- Financial Term Glossary
- Roll In
Roll In
Roll in summary:
Rolling in closing costs to a mortgage loan lets you skip the upfront cash requirement.
As part of your loan, the closing costs will accrue interest, so your total cost will go up.
Making your loan larger to include closing costs will also increase your monthly payment.
Roll in definition and meaning
The term roll in is often used to talk about adding fees to a loan balance. To roll in fees on a loan means adding those costs (such as closing costs, origination fees, or insurance premiums) to the loan balance instead of paying them upfront.
The trade-off is convenience now, but higher long-term cost because you’ll also pay interest on the rolled-in fees.
Key concept: Adding your closing costs and other fees to the principal loan balance, instead of paying them out of pocket at the closing.
Roll in: a comprehensive breakdown
You'll often hear people talk about rolling in closing costs as part of buying a home. This means adding your closing costs to your mortgage loan, rather than paying them at closing.
Closing costs average around 2% to 5% of the loan amount. For a $200,000 mortgage loan, average closing costs would range from $4,000 to $10,000.
Here are the typical steps to a roll in:
Get an estimate of closing costs. Ask the lender to estimate the closing costs. These could include an origination fee, home appraisal, home inspection, title insurance, recording fees, prepaid interest, escrow fee, and points.
Ask if you can roll in the fees into the loan. Not every lender allows a roll-in of fees. Ask if there’s an extra charge for doing a roll-in.
Compare alternatives. The options are typically to pay the closing costs upfront, or roll them into the loan, which increases the principal. Sometimes you can take a no-closing-cost option, where the lender gives you credits in exchange for a higher interest rate. Ask the lender for numbers for each option.
Lender creates updated loan paperwork. If you choose to roll costs in, the lender increases the loan amount and updates the paperwork and estimate to show the financed fees and the new principal.
Underwriting or qualification check. Because the loan amount increases, the lender will confirm you still qualify. A roll in could change eligibility or the required mortgage insurance.
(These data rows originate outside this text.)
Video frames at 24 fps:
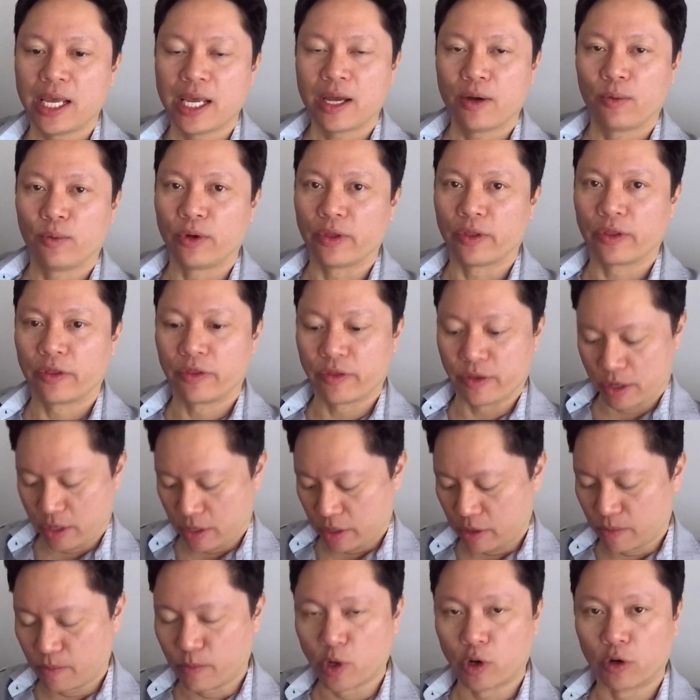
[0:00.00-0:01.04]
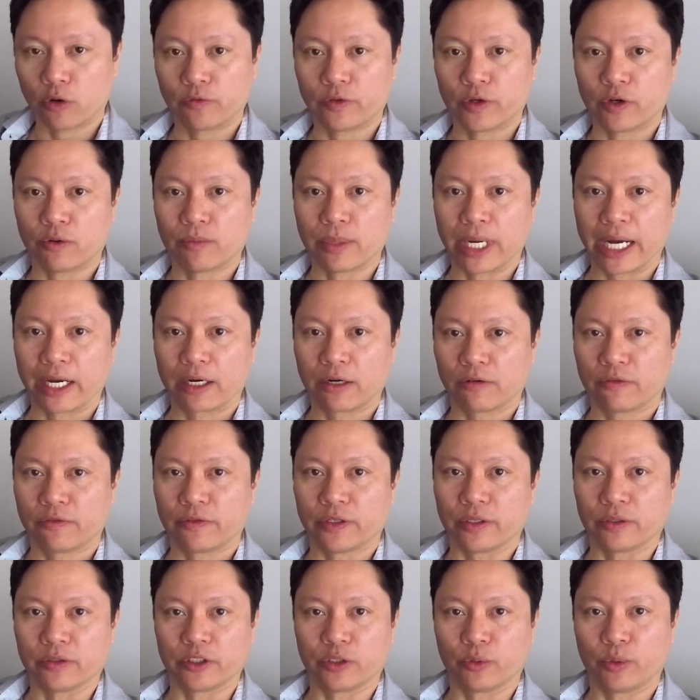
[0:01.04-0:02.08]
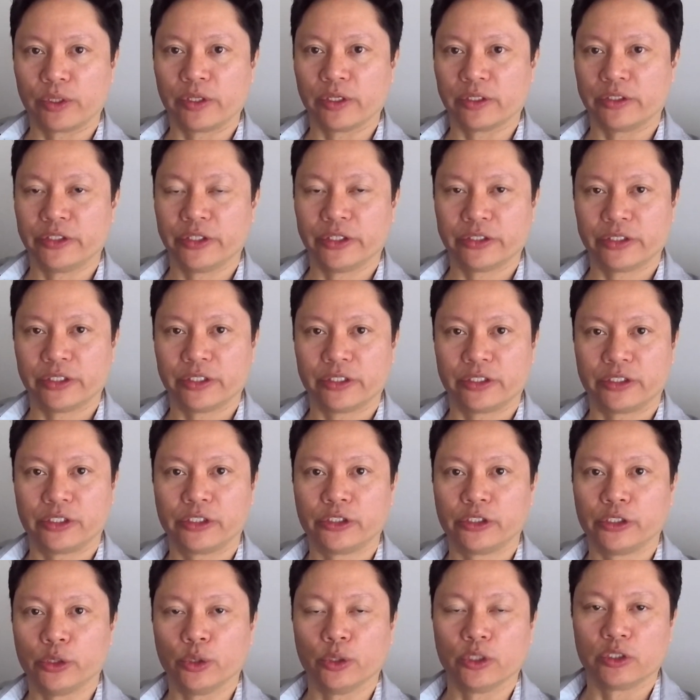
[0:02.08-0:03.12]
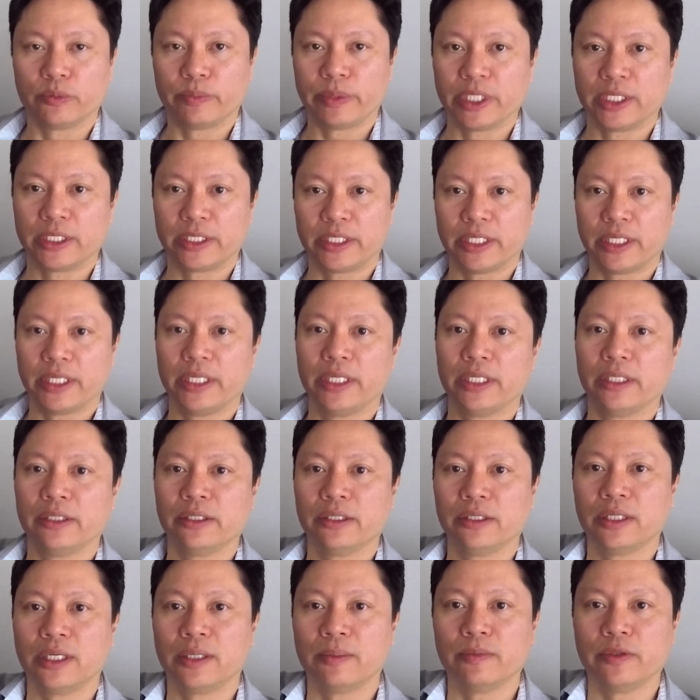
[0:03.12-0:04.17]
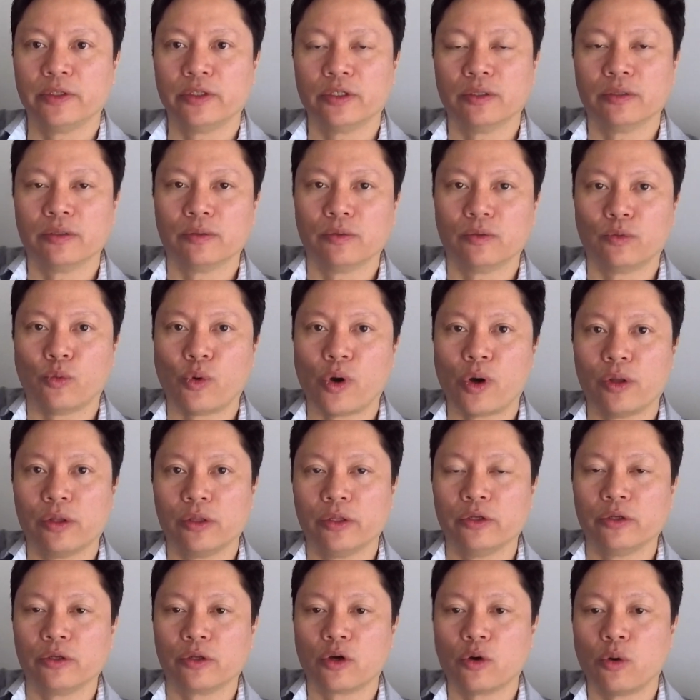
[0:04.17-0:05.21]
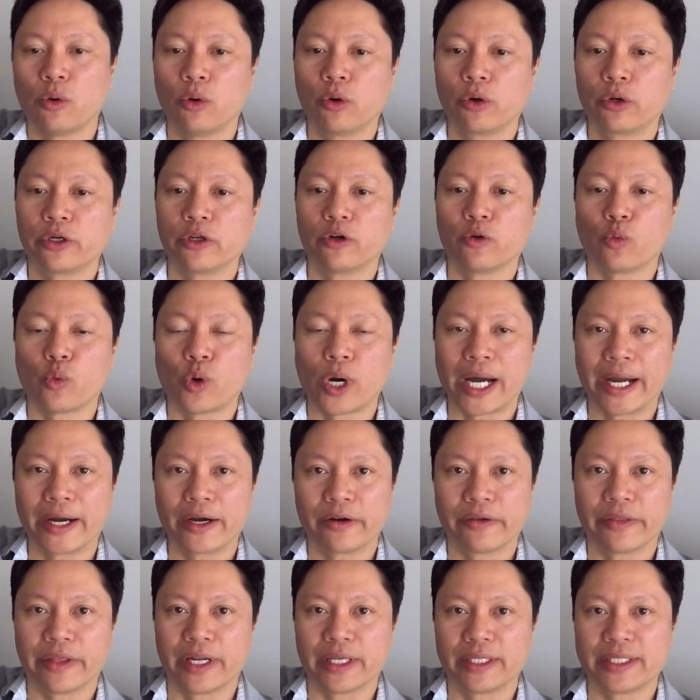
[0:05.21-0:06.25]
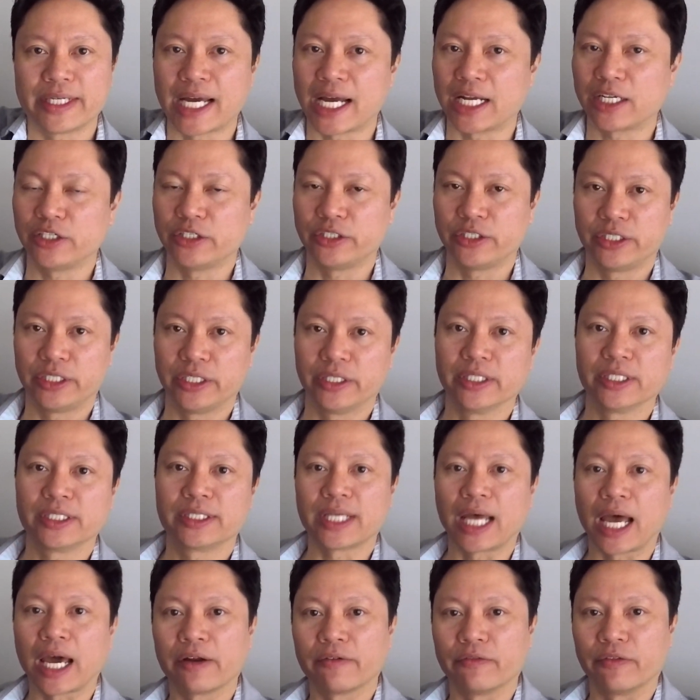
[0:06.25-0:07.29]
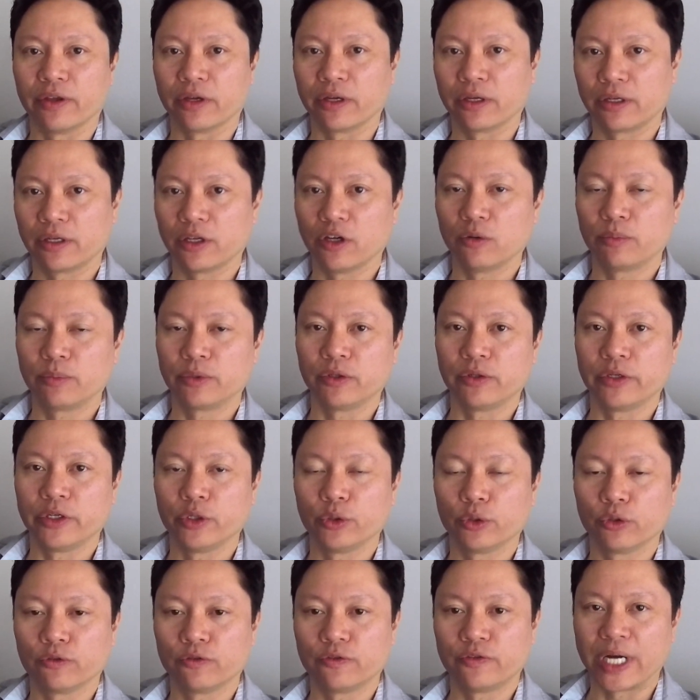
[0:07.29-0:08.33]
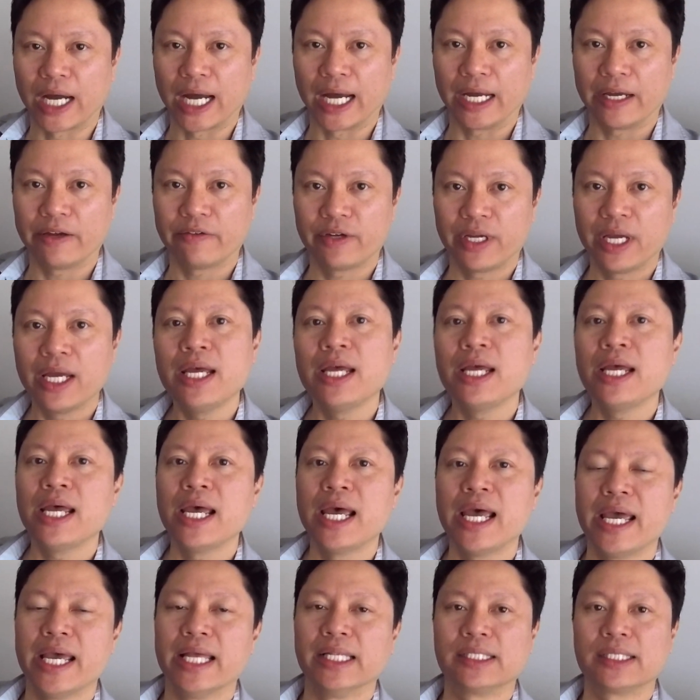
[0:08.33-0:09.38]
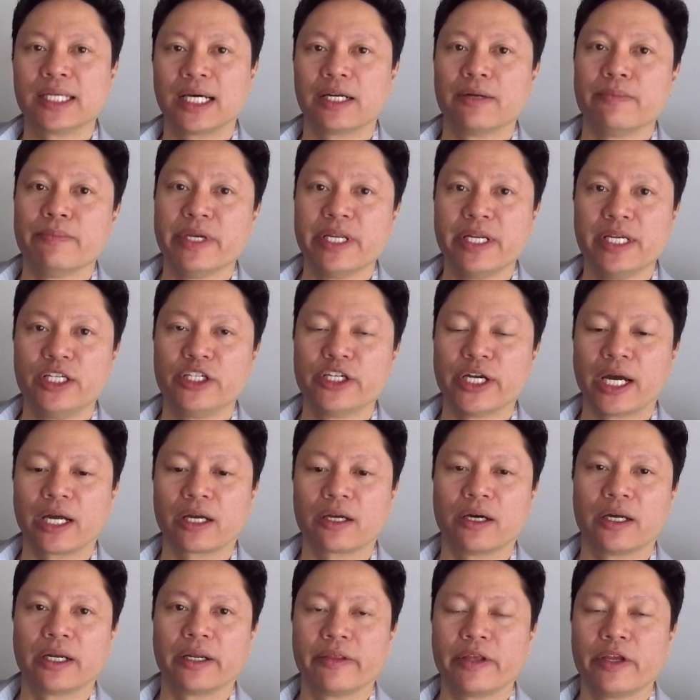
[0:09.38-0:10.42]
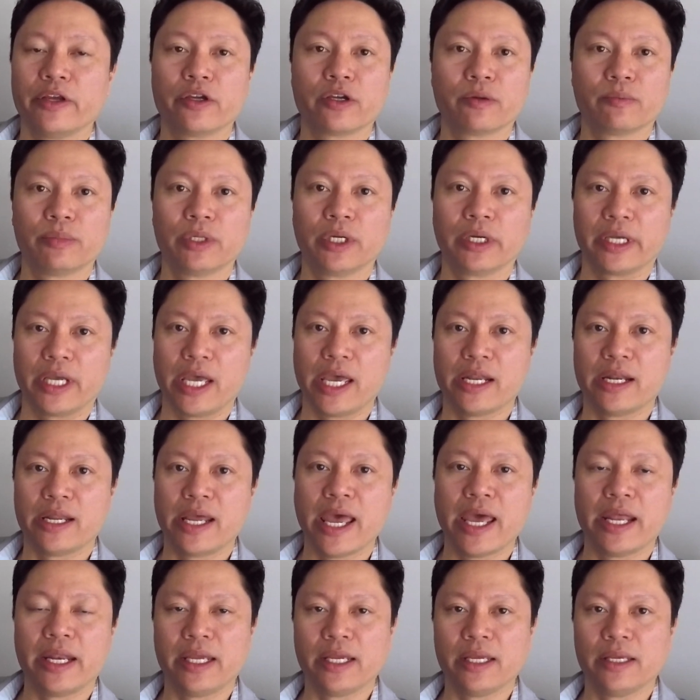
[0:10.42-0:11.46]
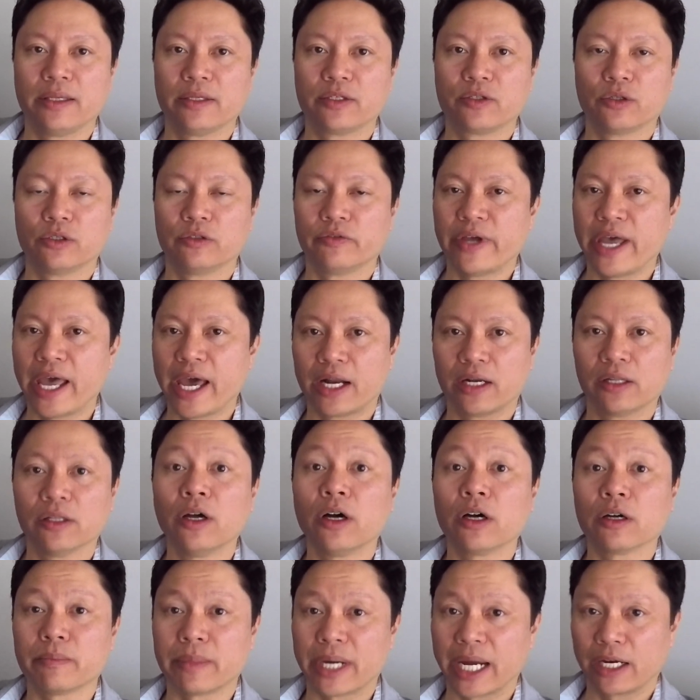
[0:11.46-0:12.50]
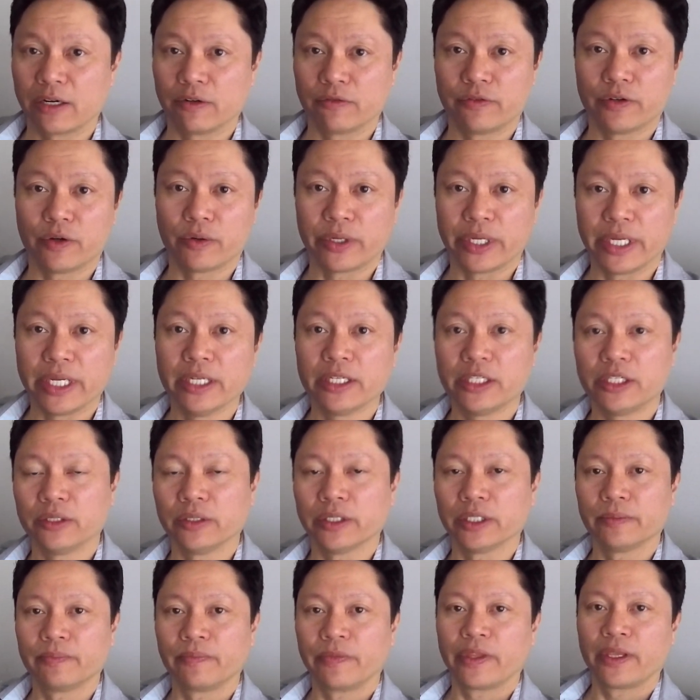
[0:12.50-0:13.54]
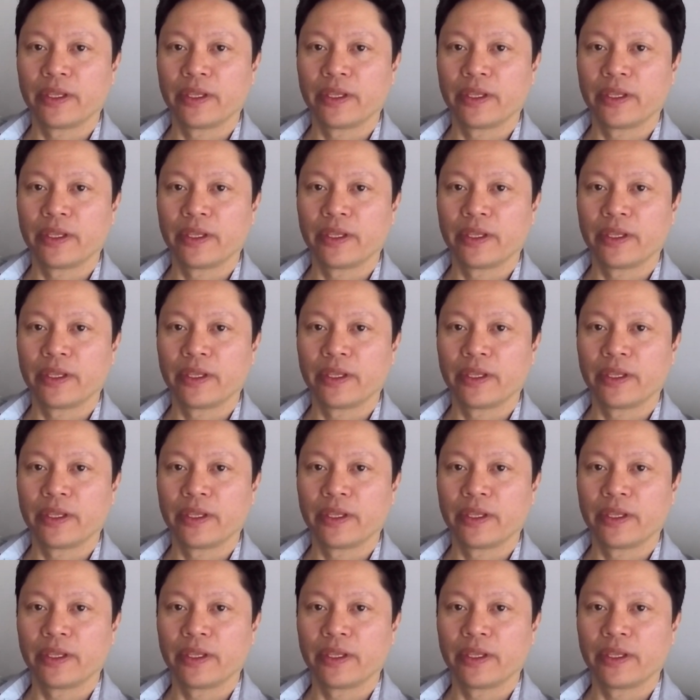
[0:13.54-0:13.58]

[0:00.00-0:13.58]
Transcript: with the Movo microphone. So what this is just a USB-C little cord and wire that attaches to the side of the GoPro Hero 5. It's got a mini jack on it that you can plug in any sort of analog microphone into it,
Closing and signing. At closing, the loan amount on the note equals the purchase price (or refinance balance) plus the financed closing costs. You don’t pay those fees out of pocket at closing.
Pros and cons of roll in
Whether you should roll in your closing costs will depend a lot on your personal situation. The primary benefit of rolling in closing costs is that you don't need to fork over the cash right away.
This has two big pros:
Improved cash flow. Every extra dollar in the bank can be important when you're making a major home purchase, especially if you're making a long-distance move.
Easier access to homeownership. You may be able to afford a home sooner if you don't need to set aside money for closing costs.
There are some downsides, too:
Higher loan amount. Adding your closing costs increases the size of your mortgage loan. This means higher monthly payments.
More interest fees. You'll pay the same interest rate on the rolled-in closing costs as you do on the rest of your mortgage loan.
Harder to get approved. If adding closing costs to your mortgage changes your loan-to-value ratio (the amount of your loan divided by the value of the home), it could make it harder to get approved for the mortgage.
Roll In FAQs
Does it cost money to close a HELOC?
Yes, HELOCs have fees. They usually range between 2% and 5% of your loan amount. You may not need to pay the loan fees out of pocket at the time you get the loan, however. You could potentially roll the fees into the loan, which would mean the fees get deducted from your loan before it is disbursed to you. If you see a HELOC advertising no closing costs, look for other fees like a higher interest rate.
How long does it take to close a home equity loan?
It typically takes between 10 days and six weeks to close a home equity loan. The actual time to get a home equity loan depends on you providing the required documentation, an appraiser providing an appraisal, and the lender processing all of the pieces.